"""

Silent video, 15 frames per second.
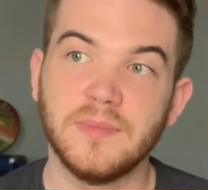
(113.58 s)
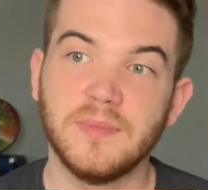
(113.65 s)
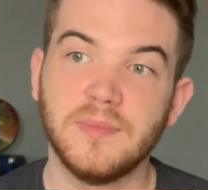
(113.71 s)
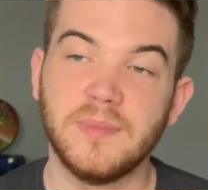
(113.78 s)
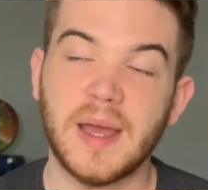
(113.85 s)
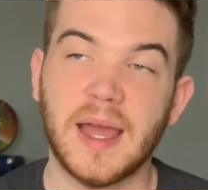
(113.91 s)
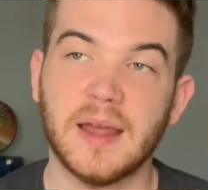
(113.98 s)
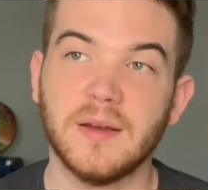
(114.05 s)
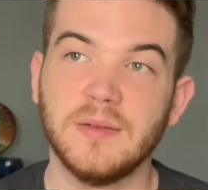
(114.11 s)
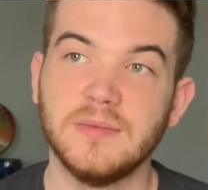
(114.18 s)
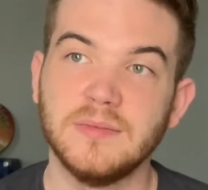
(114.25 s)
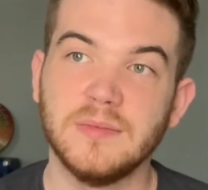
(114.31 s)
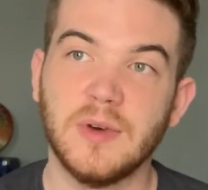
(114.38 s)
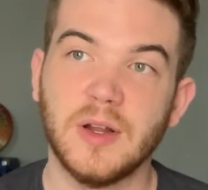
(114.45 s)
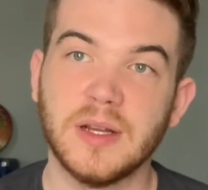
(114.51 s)
back
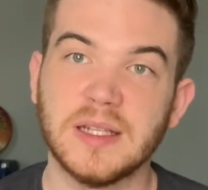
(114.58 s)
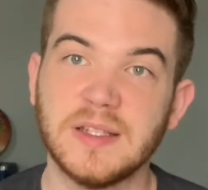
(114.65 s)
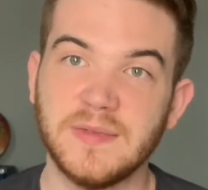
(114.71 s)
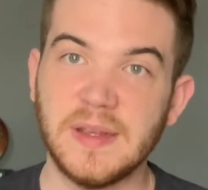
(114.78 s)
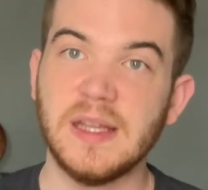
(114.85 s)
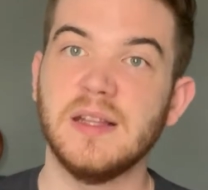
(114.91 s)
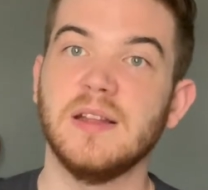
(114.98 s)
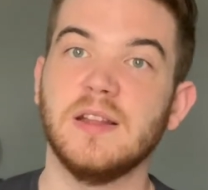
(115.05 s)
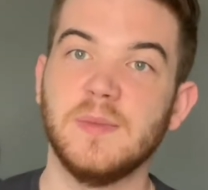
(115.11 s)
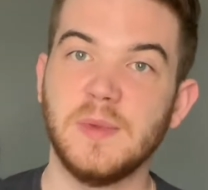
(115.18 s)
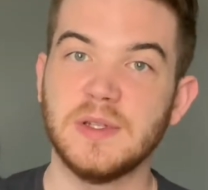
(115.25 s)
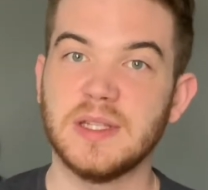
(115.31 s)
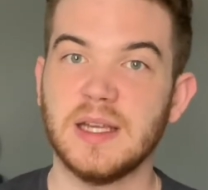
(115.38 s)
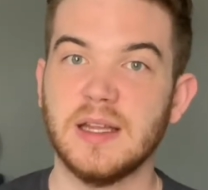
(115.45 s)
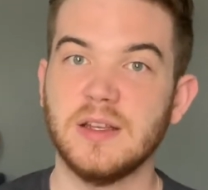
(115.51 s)
on its feet. The
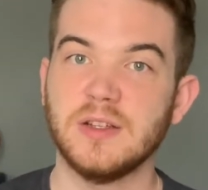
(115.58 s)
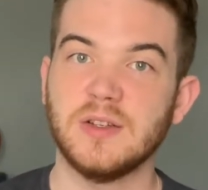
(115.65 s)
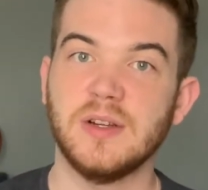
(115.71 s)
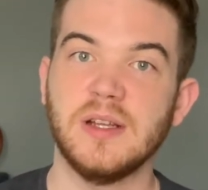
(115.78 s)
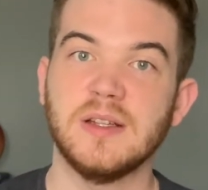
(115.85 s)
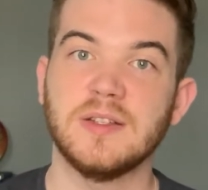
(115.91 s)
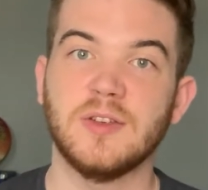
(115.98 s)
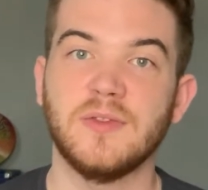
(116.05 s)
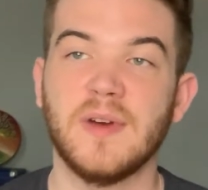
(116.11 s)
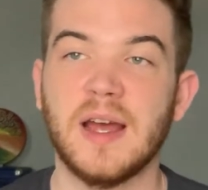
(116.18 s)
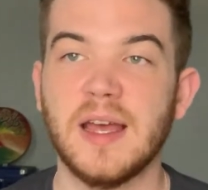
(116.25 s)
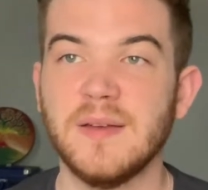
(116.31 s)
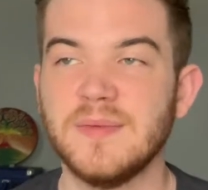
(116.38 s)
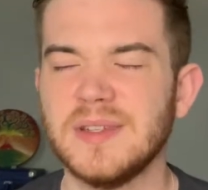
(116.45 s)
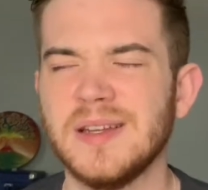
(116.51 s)
music industry
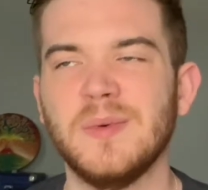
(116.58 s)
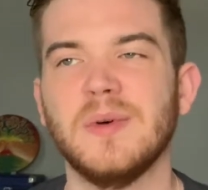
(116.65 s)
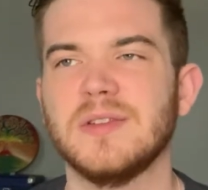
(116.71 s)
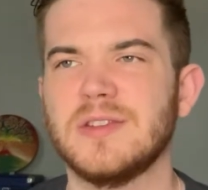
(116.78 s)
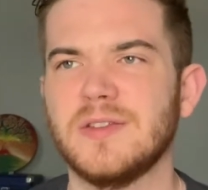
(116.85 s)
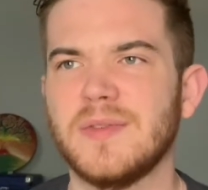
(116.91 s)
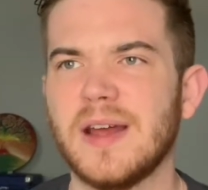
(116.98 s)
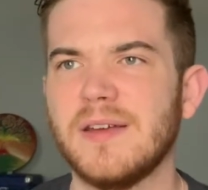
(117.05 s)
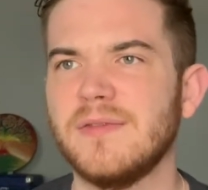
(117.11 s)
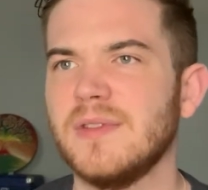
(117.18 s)
survives. It will survive.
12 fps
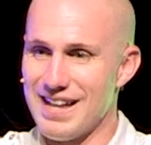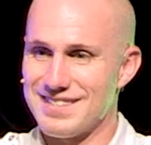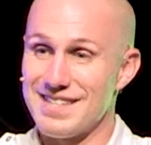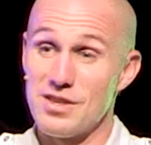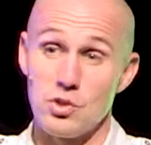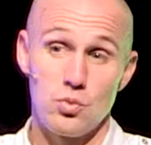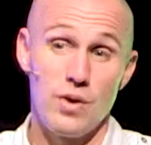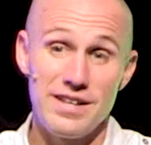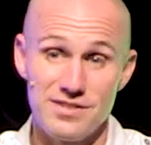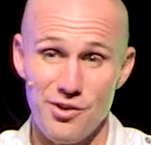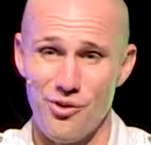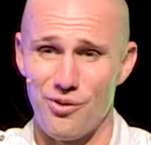I see this
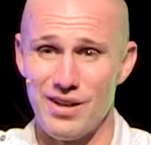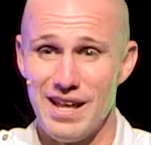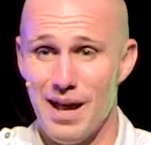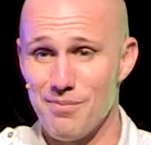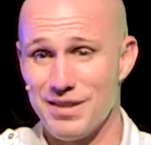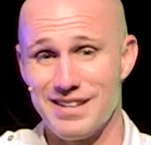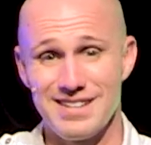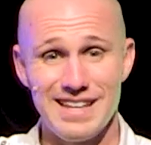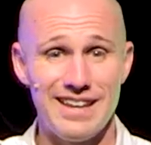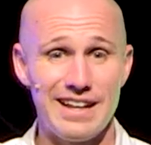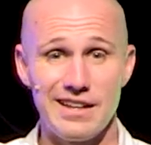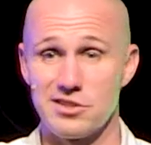red zone. I'm thinking, is
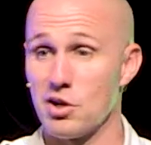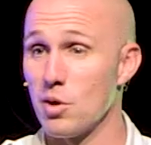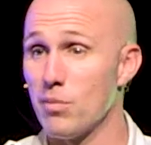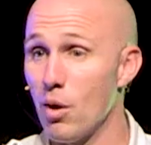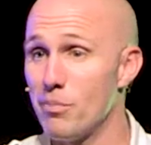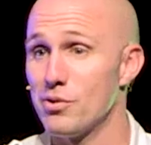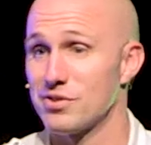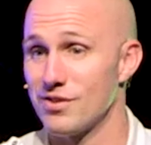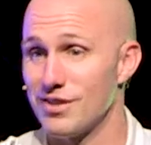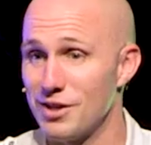that like a turbo booster?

"""

◆ Exercise directions
Where pictures sit among the data above, omit them, and output the rest exactly.

◆ Answer section
Silent video, 15 frames per second.
(113.58 s)
(113.65 s)
(113.71 s)
(113.78 s)
(113.85 s)
(113.91 s)
(113.98 s)
(114.05 s)
(114.11 s)
(114.18 s)
(114.25 s)
(114.31 s)
(114.38 s)
(114.45 s)
(114.51 s)
back
(114.58 s)
(114.65 s)
(114.71 s)
(114.78 s)
(114.85 s)
(114.91 s)
(114.98 s)
(115.05 s)
(115.11 s)
(115.18 s)
(115.25 s)
(115.31 s)
(115.38 s)
(115.45 s)
(115.51 s)
on its feet. The
(115.58 s)
(115.65 s)
(115.71 s)
(115.78 s)
(115.85 s)
(115.91 s)
(115.98 s)
(116.05 s)
(116.11 s)
(116.18 s)
(116.25 s)
(116.31 s)
(116.38 s)
(116.45 s)
(116.51 s)
music industry
(116.58 s)
(116.65 s)
(116.71 s)
(116.78 s)
(116.85 s)
(116.91 s)
(116.98 s)
(117.05 s)
(117.11 s)
(117.18 s)
survives. It will survive.
12 fps
I see this
red zone. I'm thinking, is
that like a turbo booster?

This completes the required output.